# [Problem to work on]
Verbatim output of the lines below is required, with the images omitted.

# [Data]
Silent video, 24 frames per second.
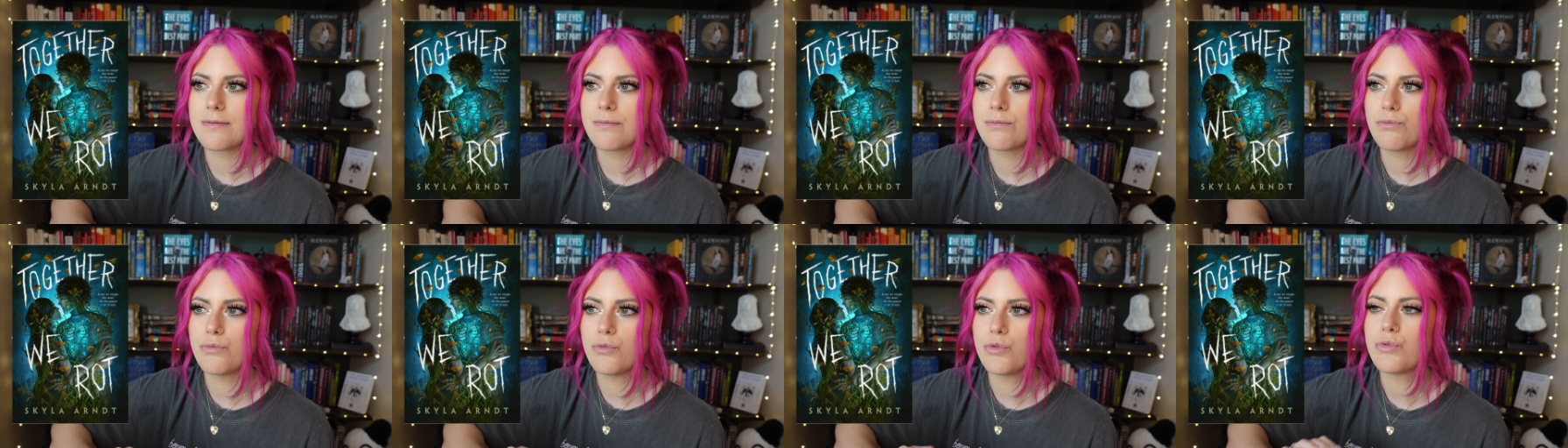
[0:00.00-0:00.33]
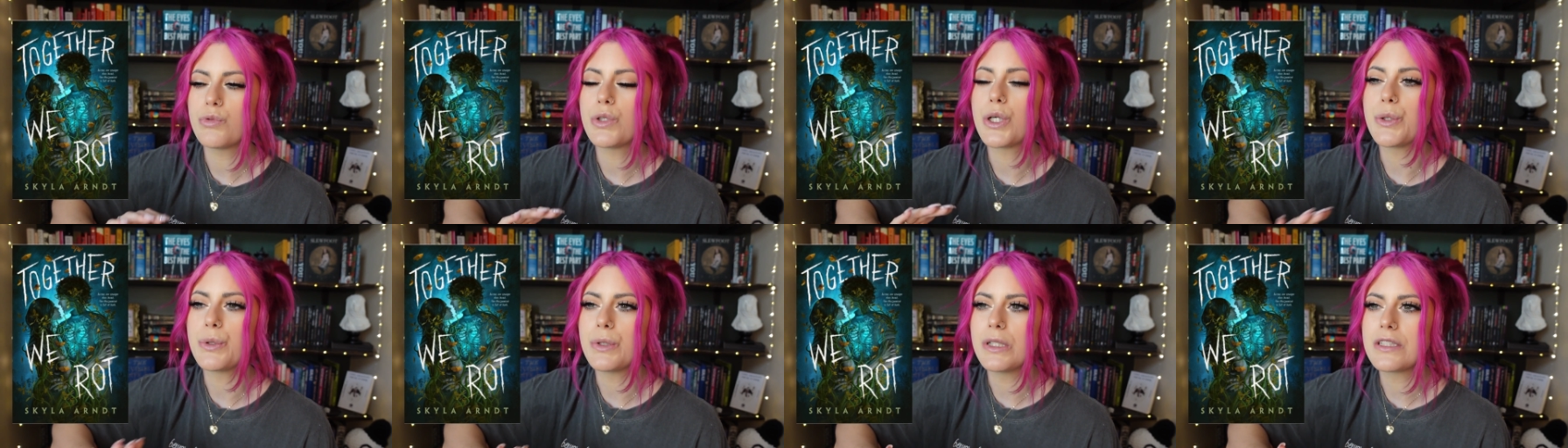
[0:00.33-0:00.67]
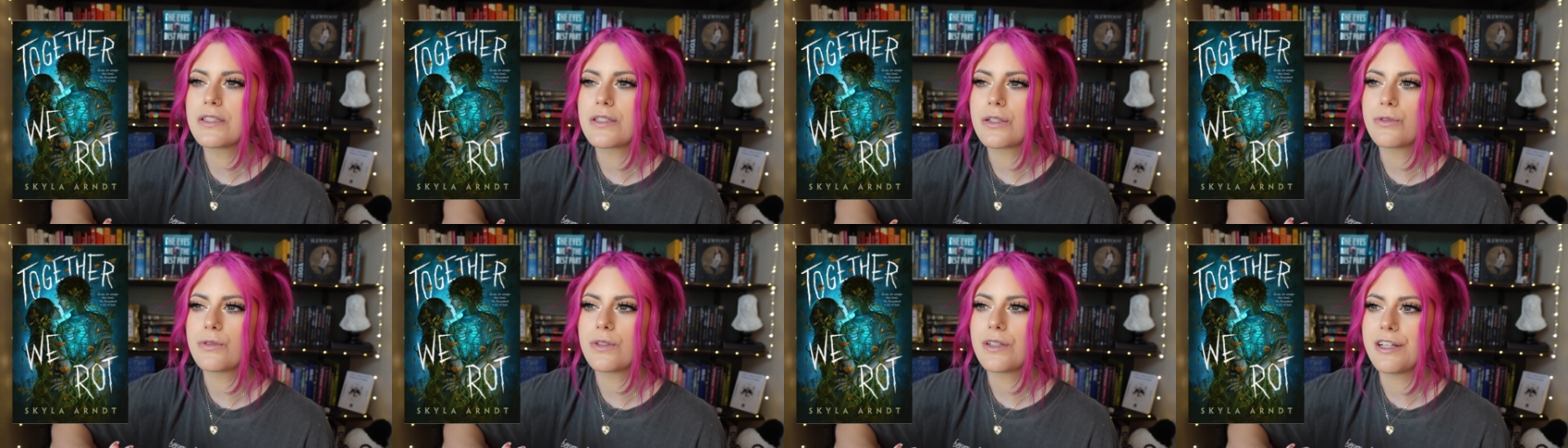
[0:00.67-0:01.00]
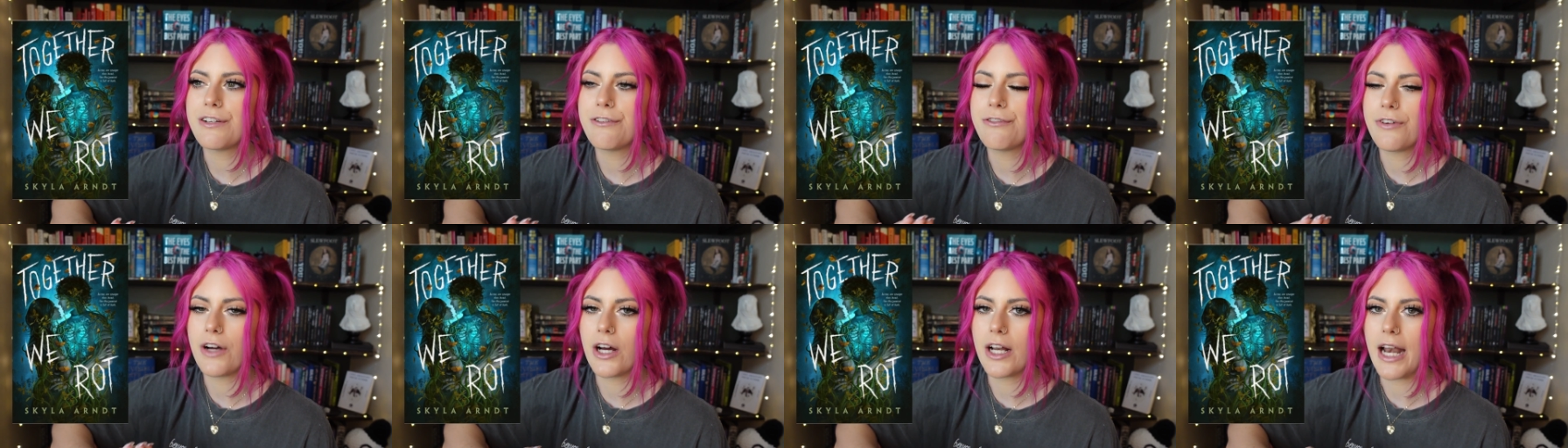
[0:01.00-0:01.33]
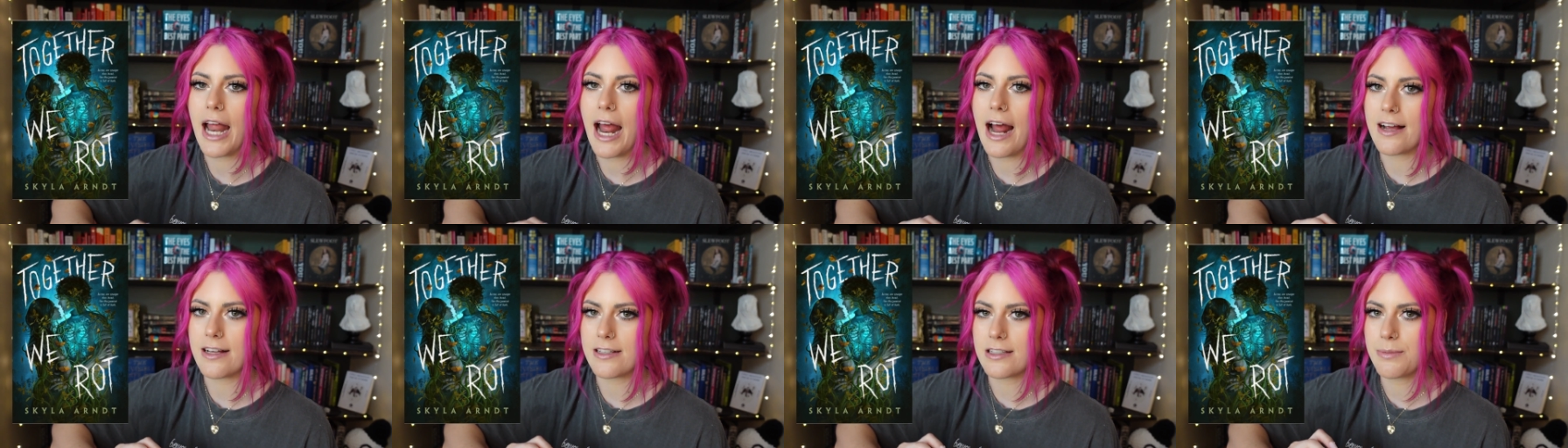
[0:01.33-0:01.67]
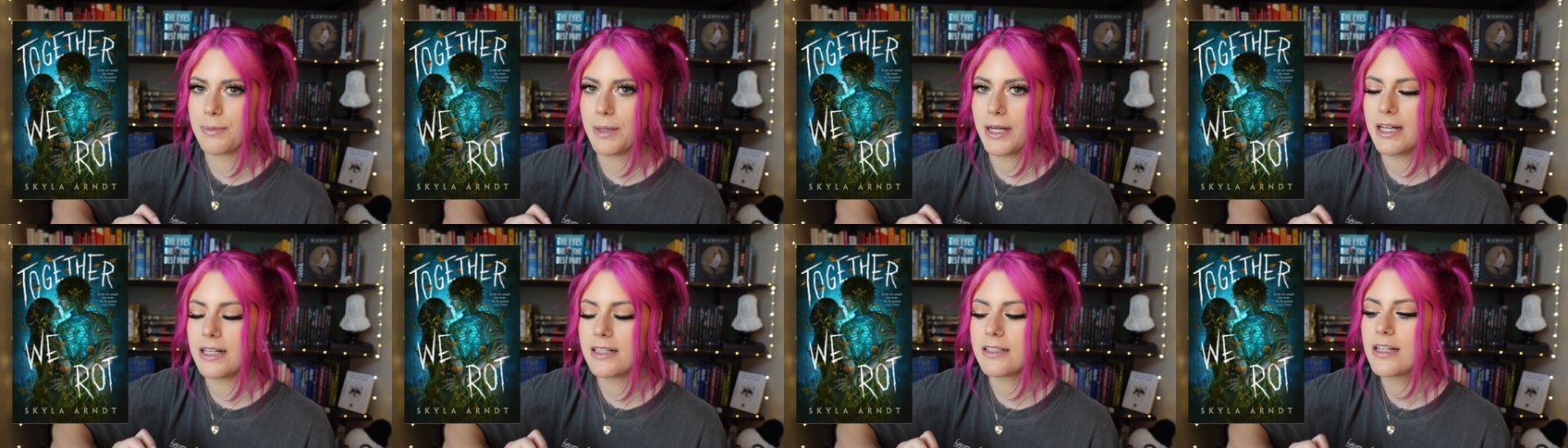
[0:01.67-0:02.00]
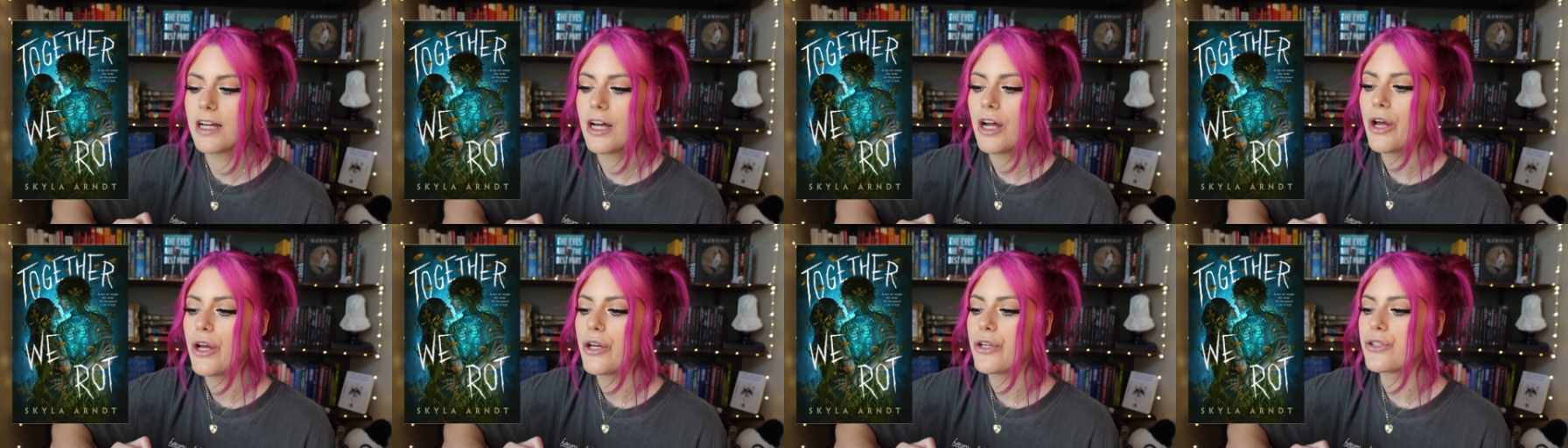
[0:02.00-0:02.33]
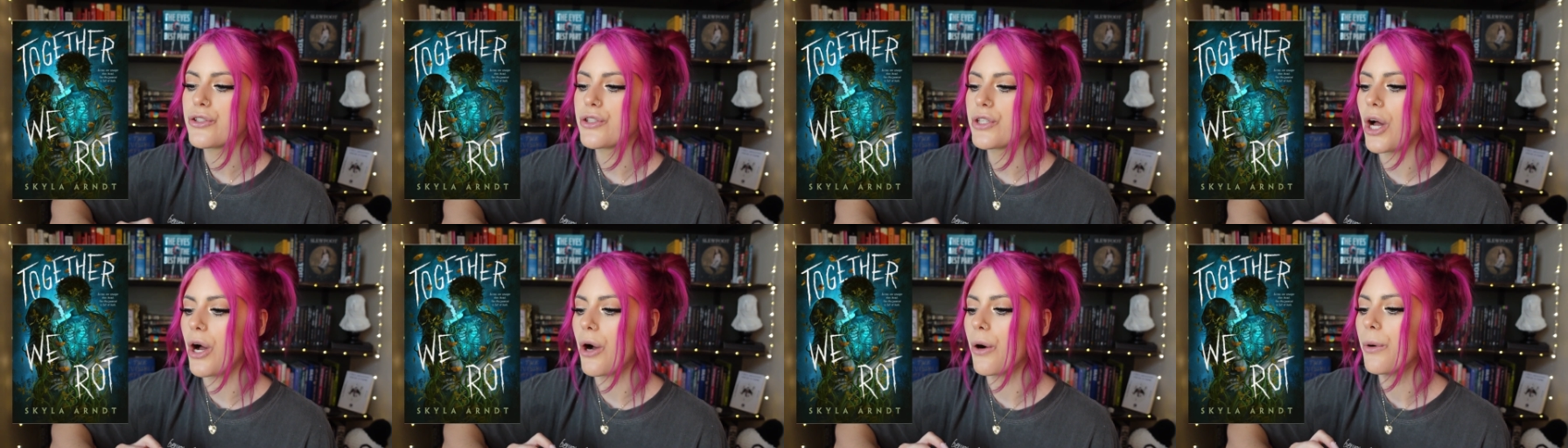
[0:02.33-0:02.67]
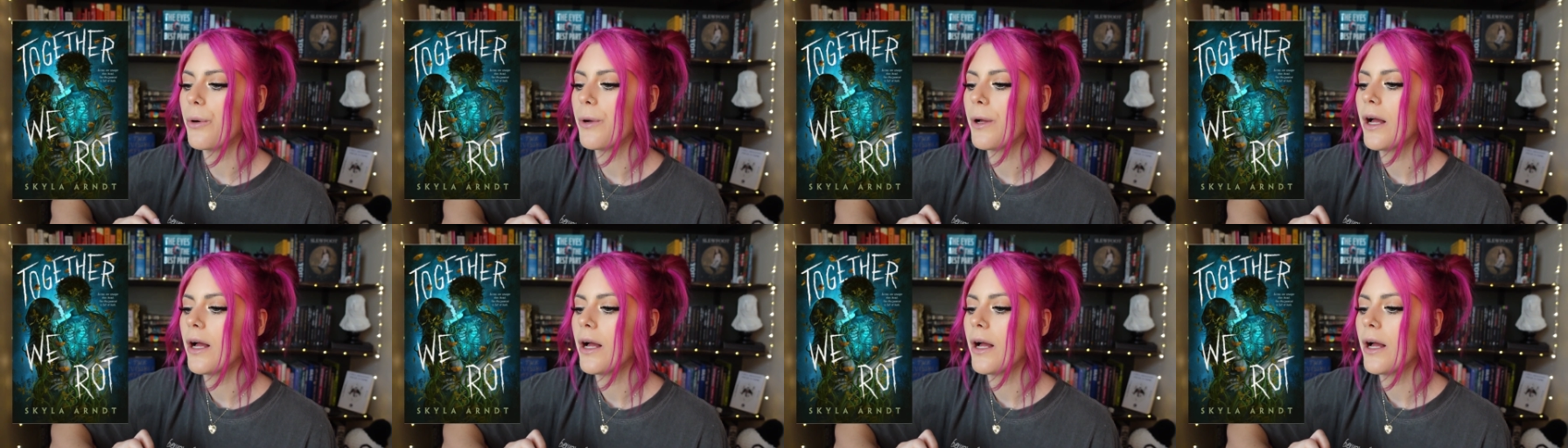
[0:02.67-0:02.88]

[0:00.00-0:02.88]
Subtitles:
ruins a really fun aspect. So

# [Task response]
Silent video, 24 frames per second.
[0:00.00-0:00.33]
[0:00.33-0:00.67]
[0:00.67-0:01.00]
[0:01.00-0:01.33]
[0:01.33-0:01.67]
[0:01.67-0:02.00]
[0:02.00-0:02.33]
[0:02.33-0:02.67]
[0:02.67-0:02.88]

[0:00.00-0:02.88]
Subtitles:
ruins a really fun aspect. So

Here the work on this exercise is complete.